▶ Activity: Pictures excluded, copy every record that follows exactly as it appears.

▶ Collected data entries:
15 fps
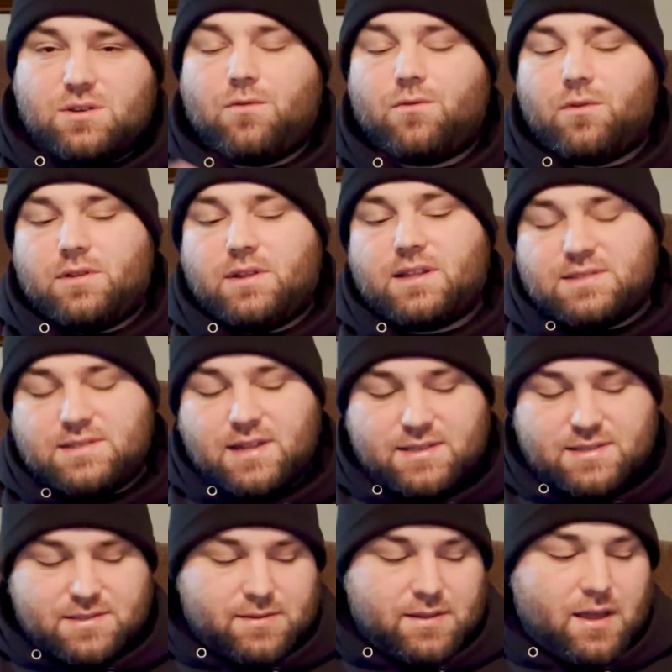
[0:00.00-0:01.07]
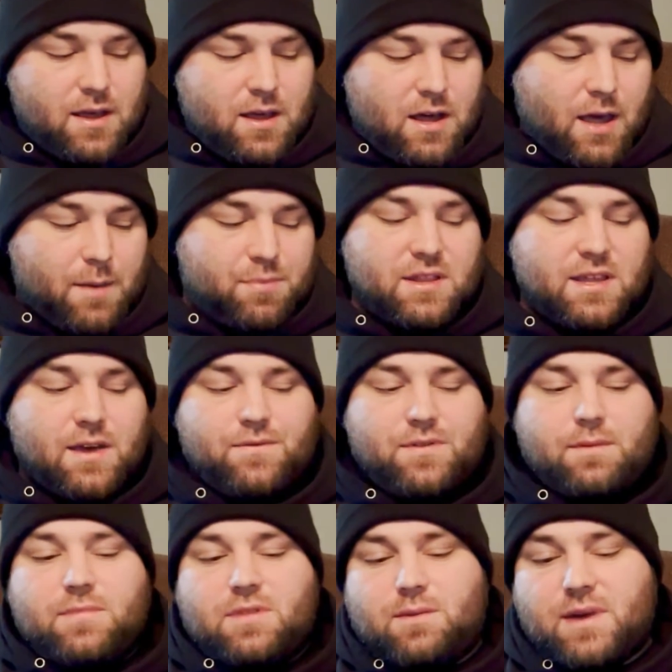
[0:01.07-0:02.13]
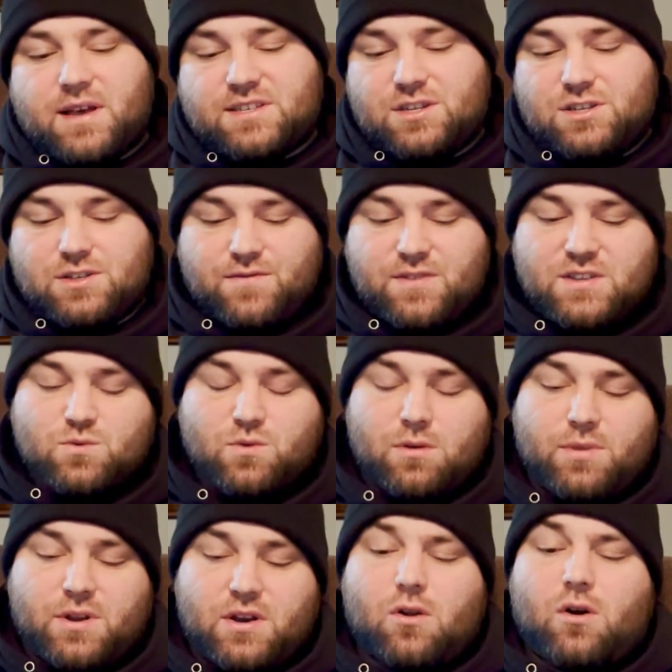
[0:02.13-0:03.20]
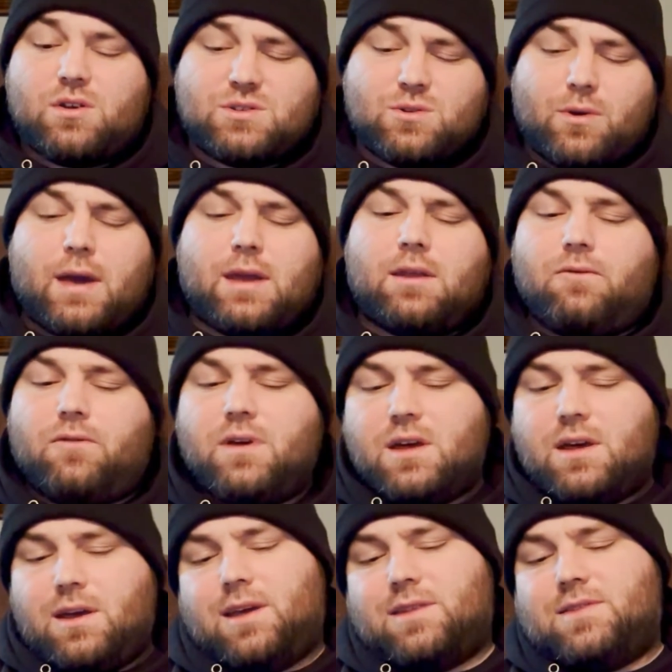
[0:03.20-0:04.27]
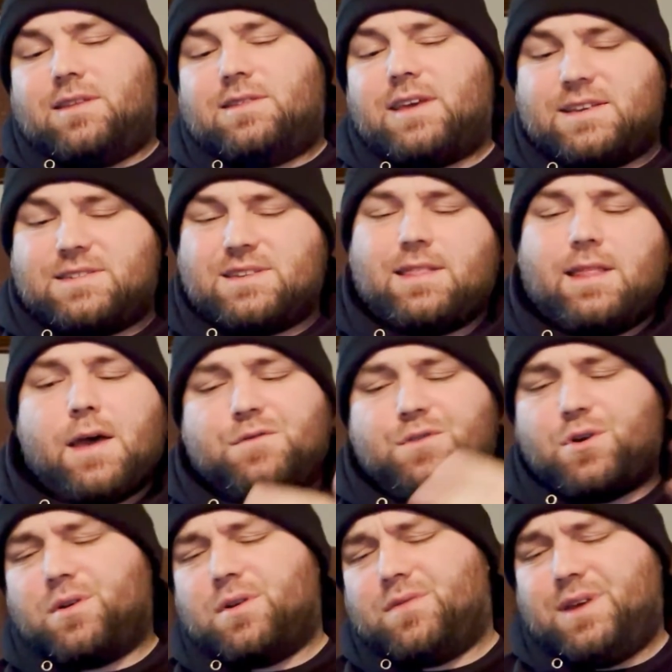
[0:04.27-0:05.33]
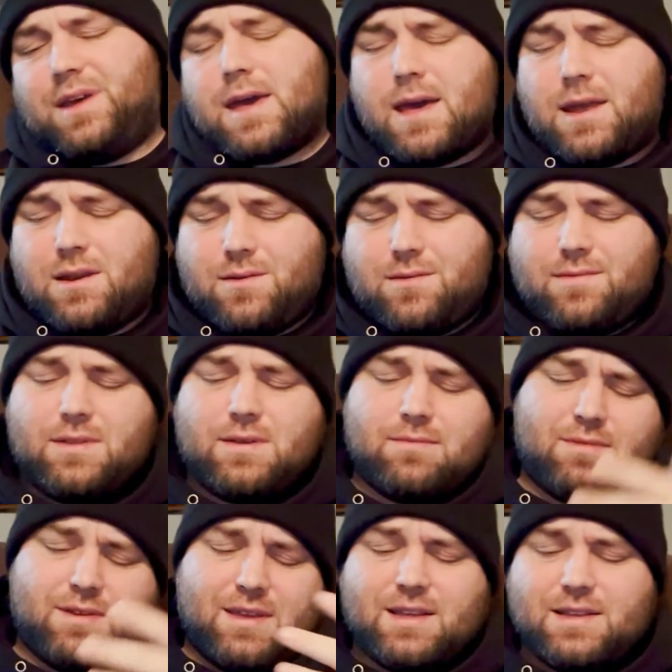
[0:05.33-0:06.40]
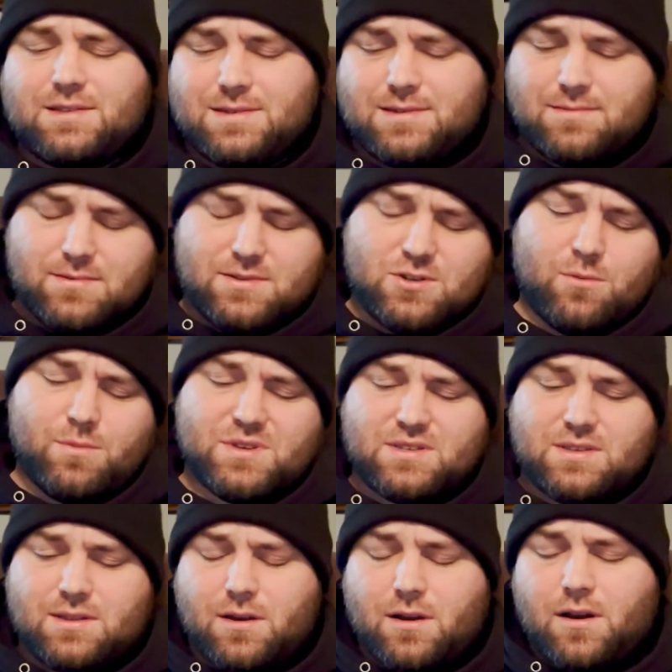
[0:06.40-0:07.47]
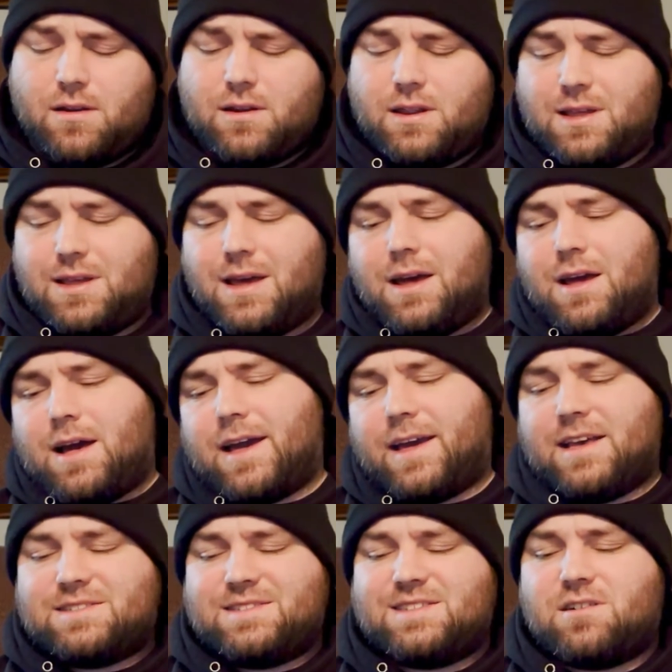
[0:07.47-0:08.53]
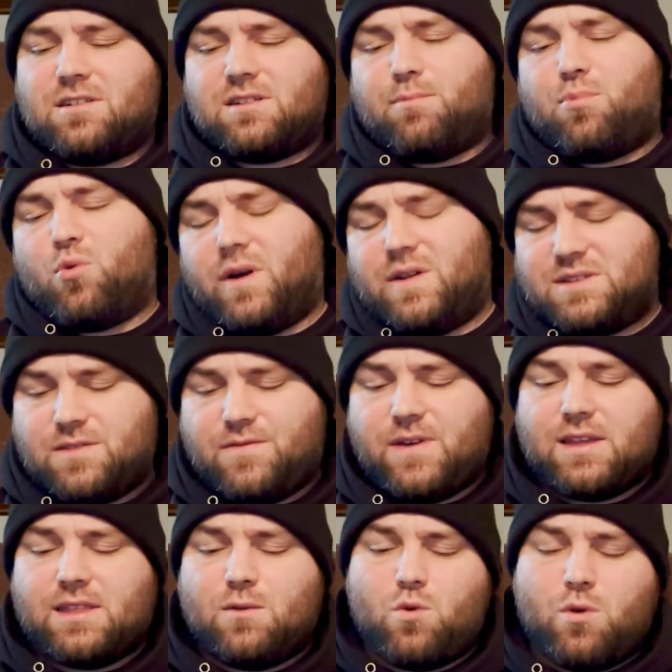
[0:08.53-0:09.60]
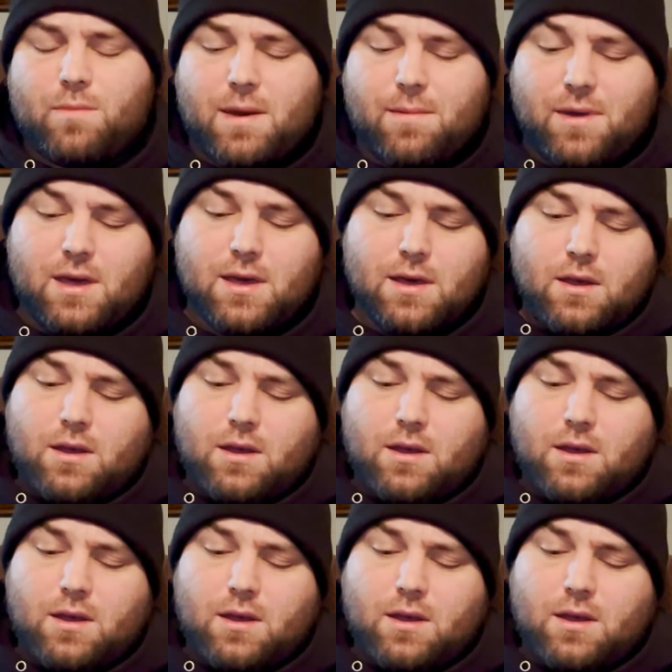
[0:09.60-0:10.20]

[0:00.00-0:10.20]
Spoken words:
over, and that's I believe the message of this one. But it also kind of it takes a left turn at the end. That the kid's tomb is in there, and I guess it's starting to point to the fact that, well, maybe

▶ Exercise result:
15 fps
[0:00.00-0:01.07]
[0:01.07-0:02.13]
[0:02.13-0:03.20]
[0:03.20-0:04.27]
[0:04.27-0:05.33]
[0:05.33-0:06.40]
[0:06.40-0:07.47]
[0:07.47-0:08.53]
[0:08.53-0:09.60]
[0:09.60-0:10.20]

[0:00.00-0:10.20]
Spoken words:
over, and that's I believe the message of this one. But it also kind of it takes a left turn at the end. That the kid's tomb is in there, and I guess it's starting to point to the fact that, well, maybe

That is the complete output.